Record set ::
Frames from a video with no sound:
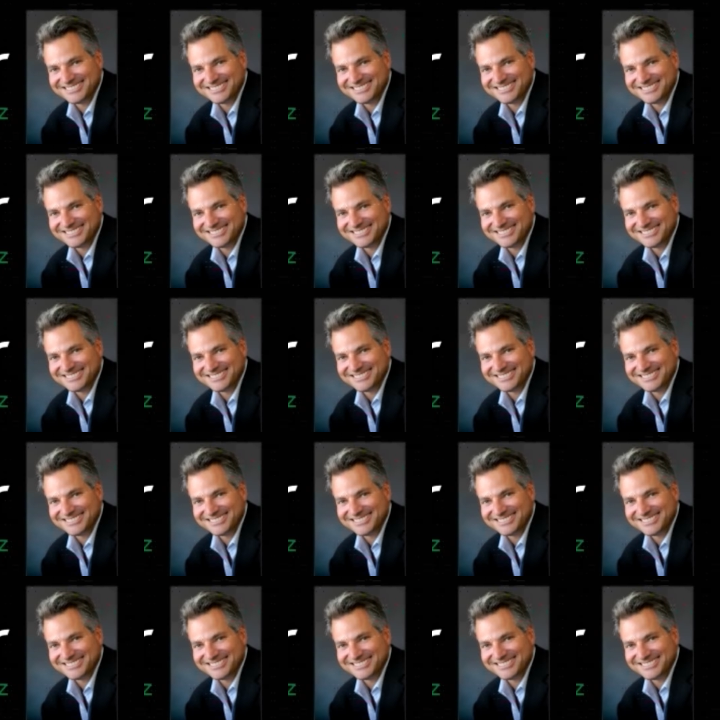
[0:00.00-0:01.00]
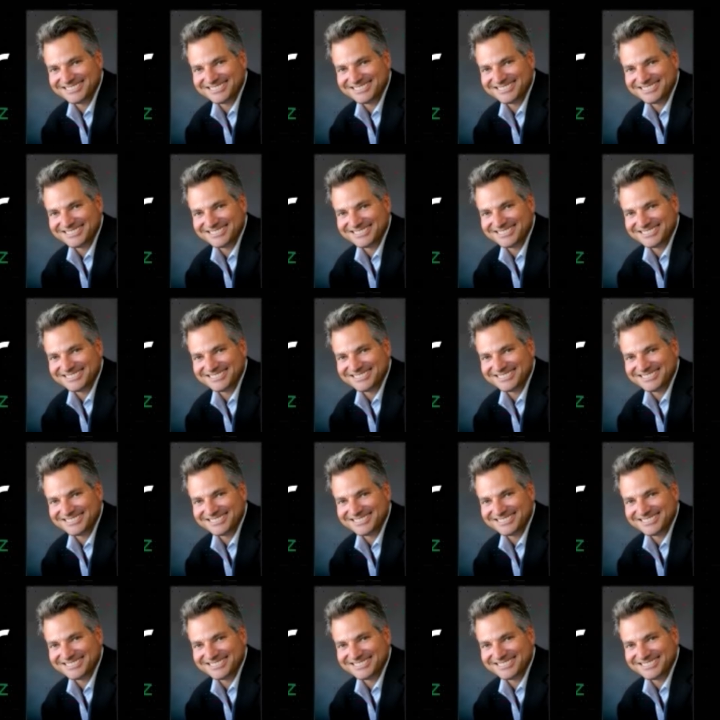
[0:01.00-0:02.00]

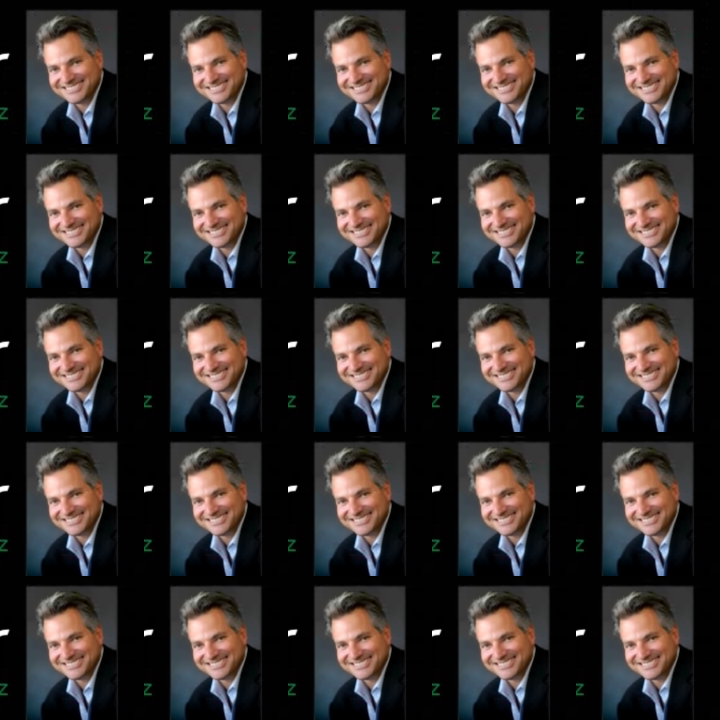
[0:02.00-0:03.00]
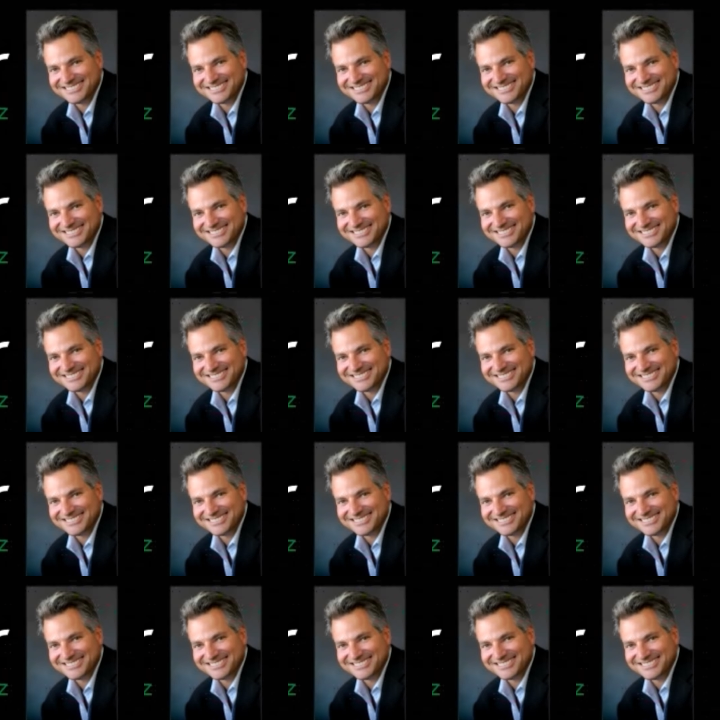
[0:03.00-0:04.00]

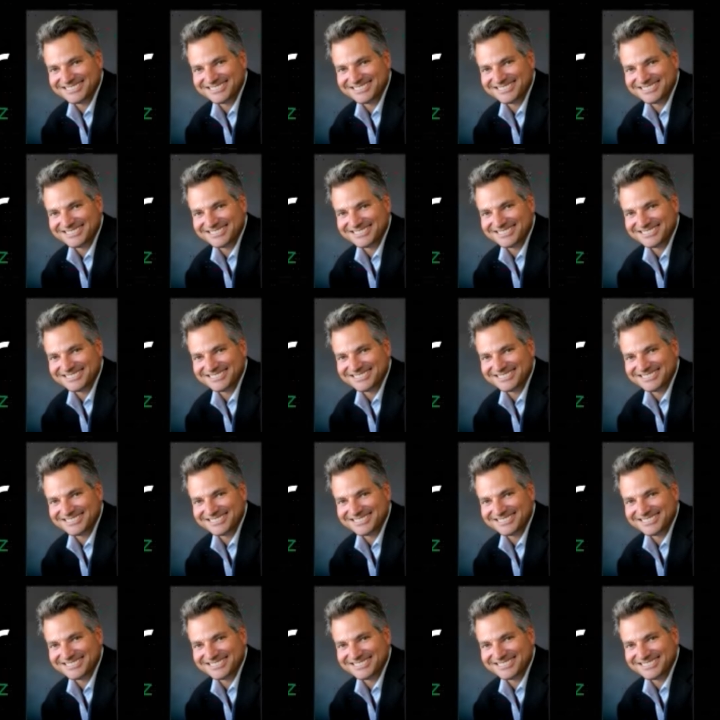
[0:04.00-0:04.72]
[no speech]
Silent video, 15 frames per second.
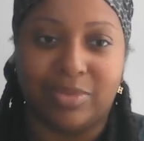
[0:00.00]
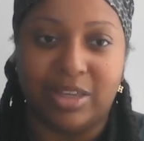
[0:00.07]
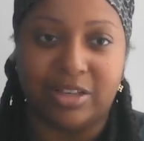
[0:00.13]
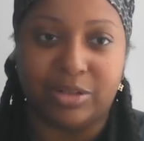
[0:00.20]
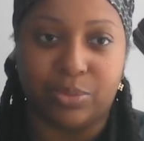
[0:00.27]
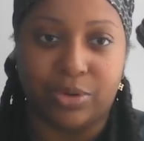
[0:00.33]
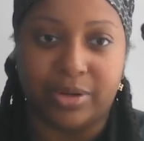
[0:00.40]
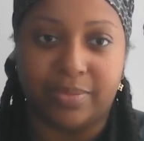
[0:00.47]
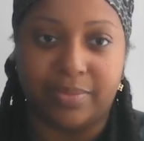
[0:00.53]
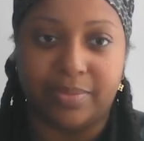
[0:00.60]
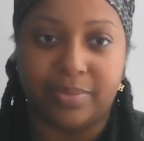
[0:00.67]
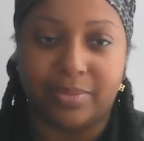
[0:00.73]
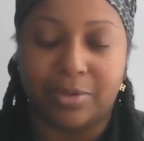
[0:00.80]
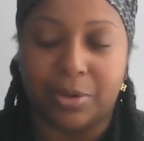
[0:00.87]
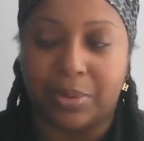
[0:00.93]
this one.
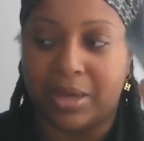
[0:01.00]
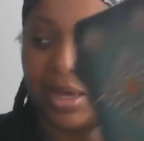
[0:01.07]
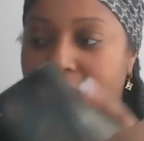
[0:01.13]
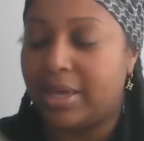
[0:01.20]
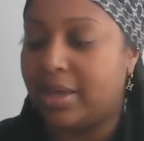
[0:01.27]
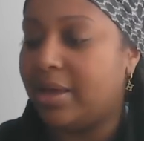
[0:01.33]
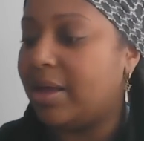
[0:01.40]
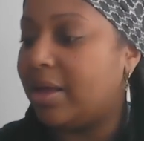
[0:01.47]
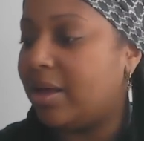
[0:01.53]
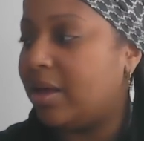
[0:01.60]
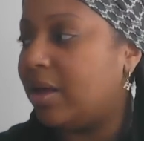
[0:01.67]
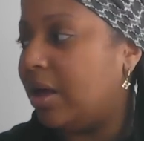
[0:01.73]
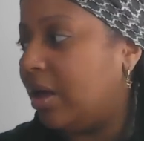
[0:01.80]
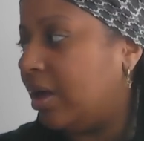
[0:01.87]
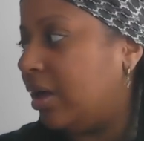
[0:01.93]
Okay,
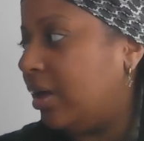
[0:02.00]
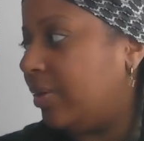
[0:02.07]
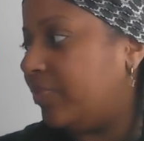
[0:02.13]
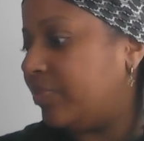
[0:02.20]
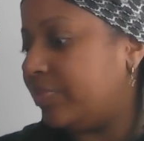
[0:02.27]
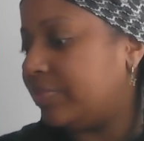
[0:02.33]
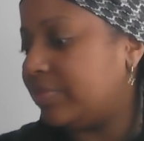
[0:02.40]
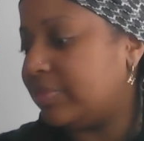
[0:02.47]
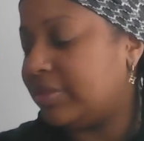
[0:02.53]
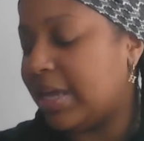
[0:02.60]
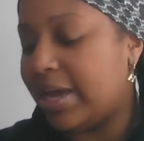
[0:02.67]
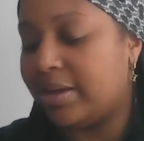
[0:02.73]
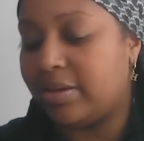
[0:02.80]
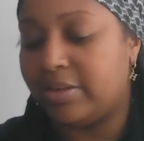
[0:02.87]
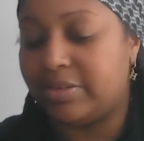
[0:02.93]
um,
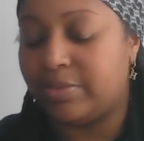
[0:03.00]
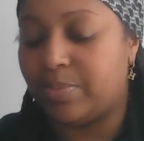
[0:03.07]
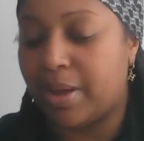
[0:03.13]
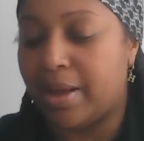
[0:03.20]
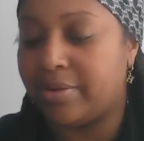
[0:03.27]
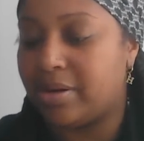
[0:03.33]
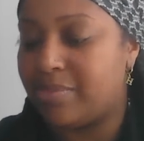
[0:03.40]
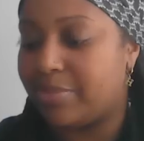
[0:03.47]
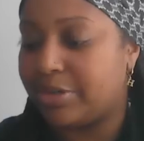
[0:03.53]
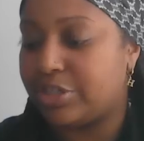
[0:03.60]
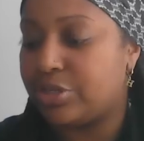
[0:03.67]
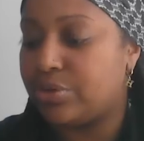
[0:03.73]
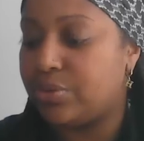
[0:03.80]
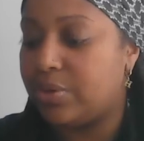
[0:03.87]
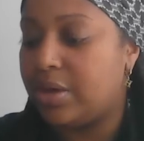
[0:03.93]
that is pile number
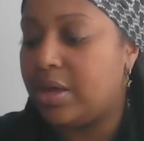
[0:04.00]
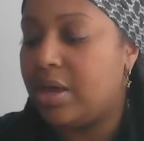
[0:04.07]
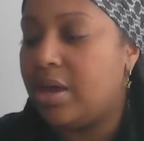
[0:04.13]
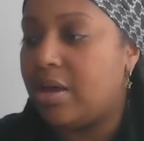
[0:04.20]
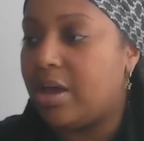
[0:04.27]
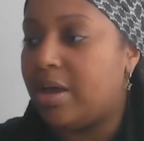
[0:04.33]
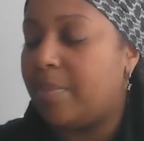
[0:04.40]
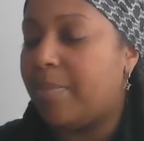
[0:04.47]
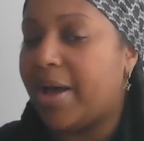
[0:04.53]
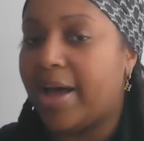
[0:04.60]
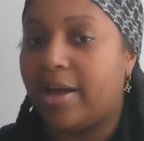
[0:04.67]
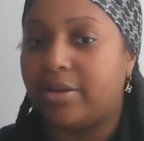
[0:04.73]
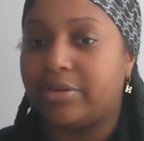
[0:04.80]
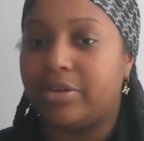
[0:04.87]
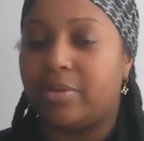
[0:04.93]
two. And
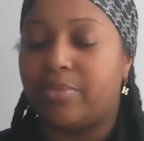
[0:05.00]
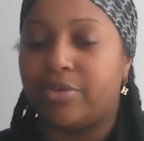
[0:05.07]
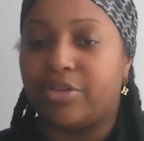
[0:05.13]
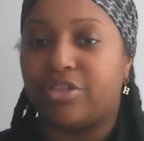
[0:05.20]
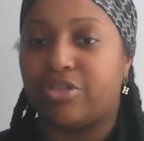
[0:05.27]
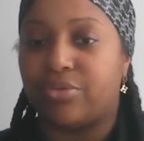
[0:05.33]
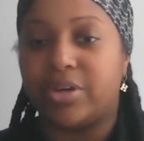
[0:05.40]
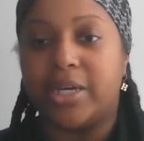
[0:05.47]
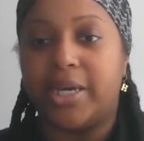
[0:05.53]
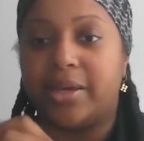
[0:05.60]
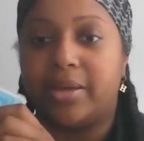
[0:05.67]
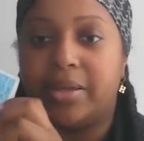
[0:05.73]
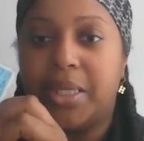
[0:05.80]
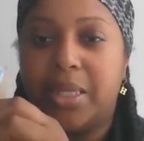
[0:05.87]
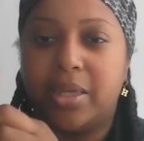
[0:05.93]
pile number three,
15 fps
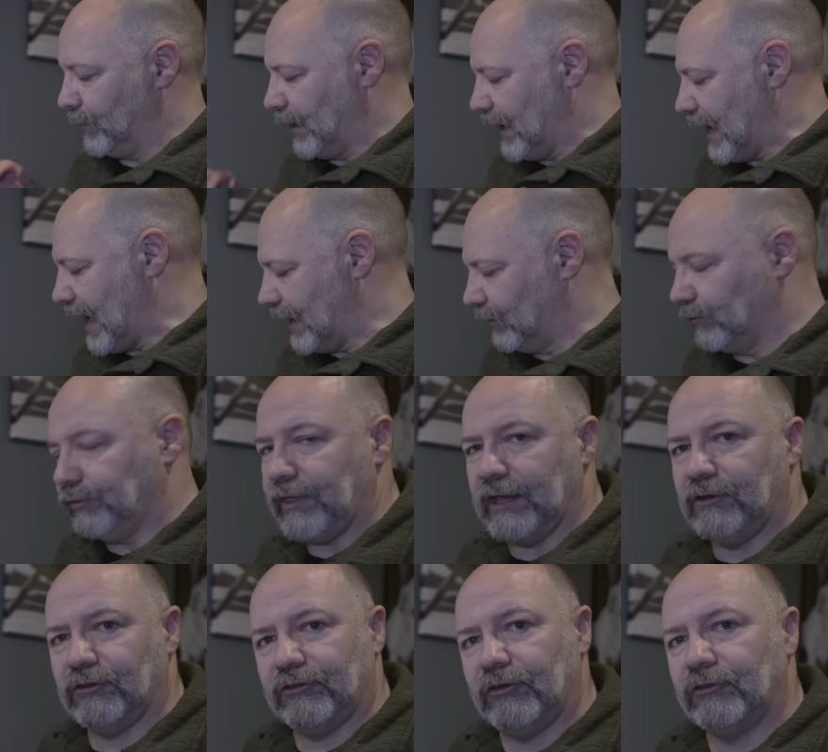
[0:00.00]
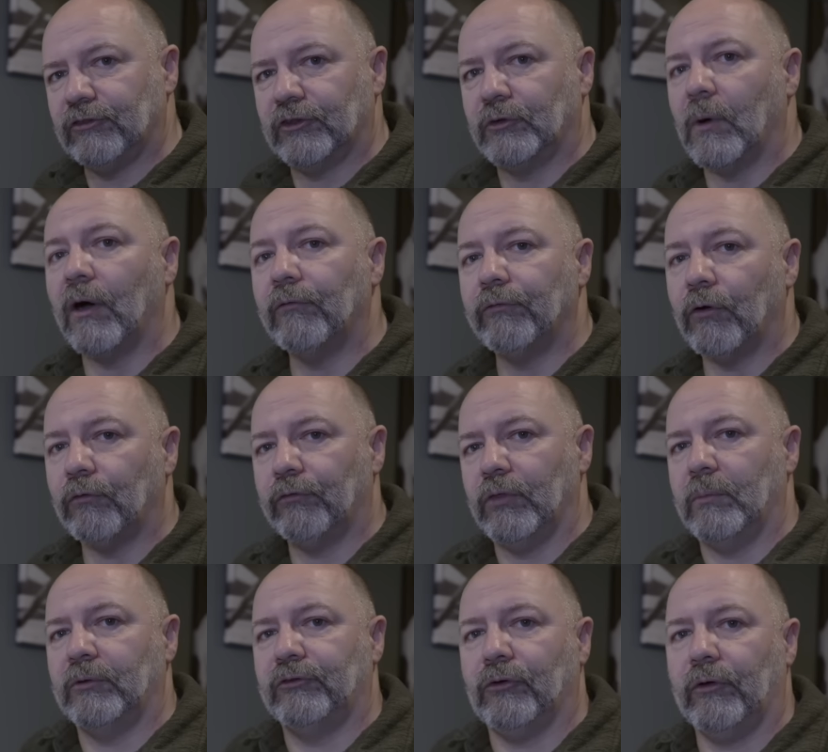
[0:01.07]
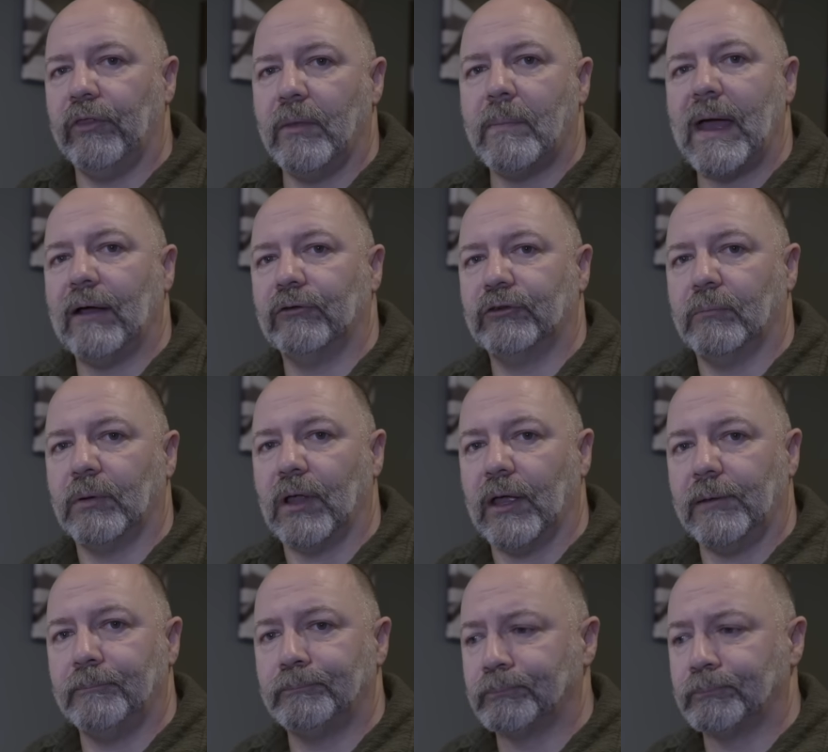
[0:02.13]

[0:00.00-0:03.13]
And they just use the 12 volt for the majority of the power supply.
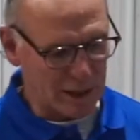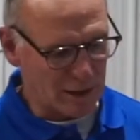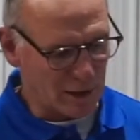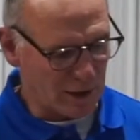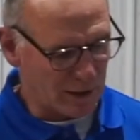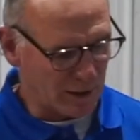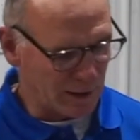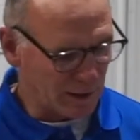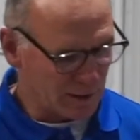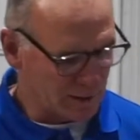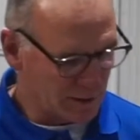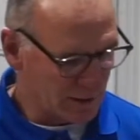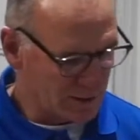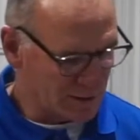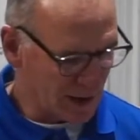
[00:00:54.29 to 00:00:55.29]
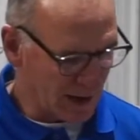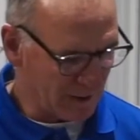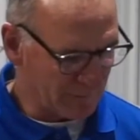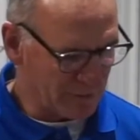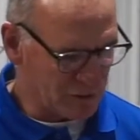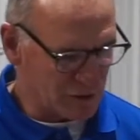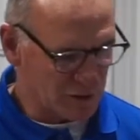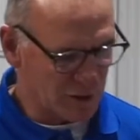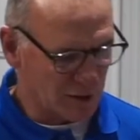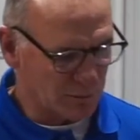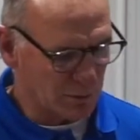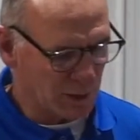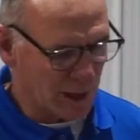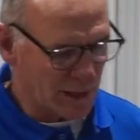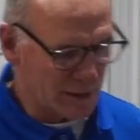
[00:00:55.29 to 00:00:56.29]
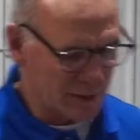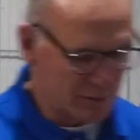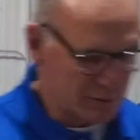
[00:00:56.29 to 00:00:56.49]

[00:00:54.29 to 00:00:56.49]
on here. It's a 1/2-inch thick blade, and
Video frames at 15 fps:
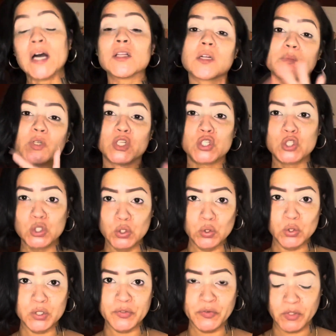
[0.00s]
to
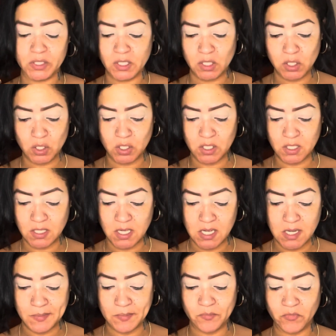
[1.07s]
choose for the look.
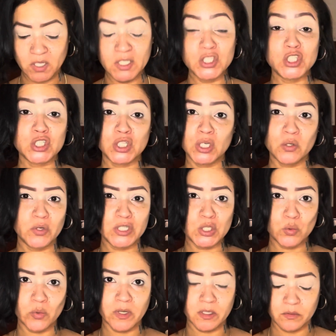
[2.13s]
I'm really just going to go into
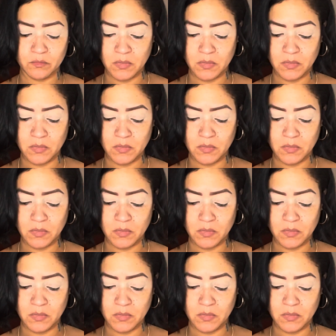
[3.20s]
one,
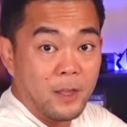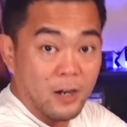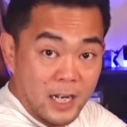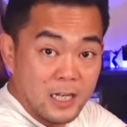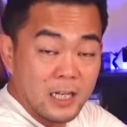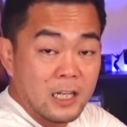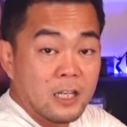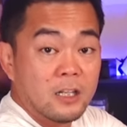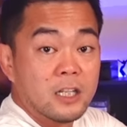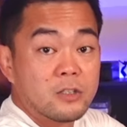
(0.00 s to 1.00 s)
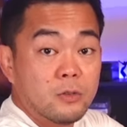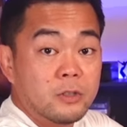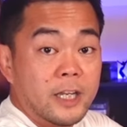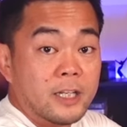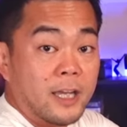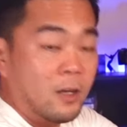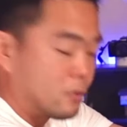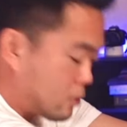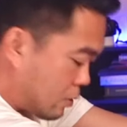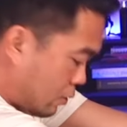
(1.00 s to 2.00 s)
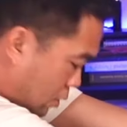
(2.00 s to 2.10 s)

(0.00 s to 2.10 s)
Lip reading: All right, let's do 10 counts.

Assigned task ::
Without the pictures, copy out each entry exactly as it stands.

The answer ::
Frames from a video with no sound:
[0:00.00-0:01.00]
[0:01.00-0:02.00]

[0:02.00-0:03.00]
[0:03.00-0:04.00]

[0:04.00-0:04.72]
[no speech]
Silent video, 15 frames per second.
[0:00.00]
[0:00.07]
[0:00.13]
[0:00.20]
[0:00.27]
[0:00.33]
[0:00.40]
[0:00.47]
[0:00.53]
[0:00.60]
[0:00.67]
[0:00.73]
[0:00.80]
[0:00.87]
[0:00.93]
this one.
[0:01.00]
[0:01.07]
[0:01.13]
[0:01.20]
[0:01.27]
[0:01.33]
[0:01.40]
[0:01.47]
[0:01.53]
[0:01.60]
[0:01.67]
[0:01.73]
[0:01.80]
[0:01.87]
[0:01.93]
Okay,
[0:02.00]
[0:02.07]
[0:02.13]
[0:02.20]
[0:02.27]
[0:02.33]
[0:02.40]
[0:02.47]
[0:02.53]
[0:02.60]
[0:02.67]
[0:02.73]
[0:02.80]
[0:02.87]
[0:02.93]
um,
[0:03.00]
[0:03.07]
[0:03.13]
[0:03.20]
[0:03.27]
[0:03.33]
[0:03.40]
[0:03.47]
[0:03.53]
[0:03.60]
[0:03.67]
[0:03.73]
[0:03.80]
[0:03.87]
[0:03.93]
that is pile number
[0:04.00]
[0:04.07]
[0:04.13]
[0:04.20]
[0:04.27]
[0:04.33]
[0:04.40]
[0:04.47]
[0:04.53]
[0:04.60]
[0:04.67]
[0:04.73]
[0:04.80]
[0:04.87]
[0:04.93]
two. And
[0:05.00]
[0:05.07]
[0:05.13]
[0:05.20]
[0:05.27]
[0:05.33]
[0:05.40]
[0:05.47]
[0:05.53]
[0:05.60]
[0:05.67]
[0:05.73]
[0:05.80]
[0:05.87]
[0:05.93]
pile number three,
15 fps
[0:00.00]
[0:01.07]
[0:02.13]

[0:00.00-0:03.13]
And they just use the 12 volt for the majority of the power supply.
[00:00:54.29 to 00:00:55.29]
[00:00:55.29 to 00:00:56.29]
[00:00:56.29 to 00:00:56.49]

[00:00:54.29 to 00:00:56.49]
on here. It's a 1/2-inch thick blade, and
Video frames at 15 fps:
[0.00s]
to
[1.07s]
choose for the look.
[2.13s]
I'm really just going to go into
[3.20s]
one,
(0.00 s to 1.00 s)
(1.00 s to 2.00 s)
(2.00 s to 2.10 s)

(0.00 s to 2.10 s)
Lip reading: All right, let's do 10 counts.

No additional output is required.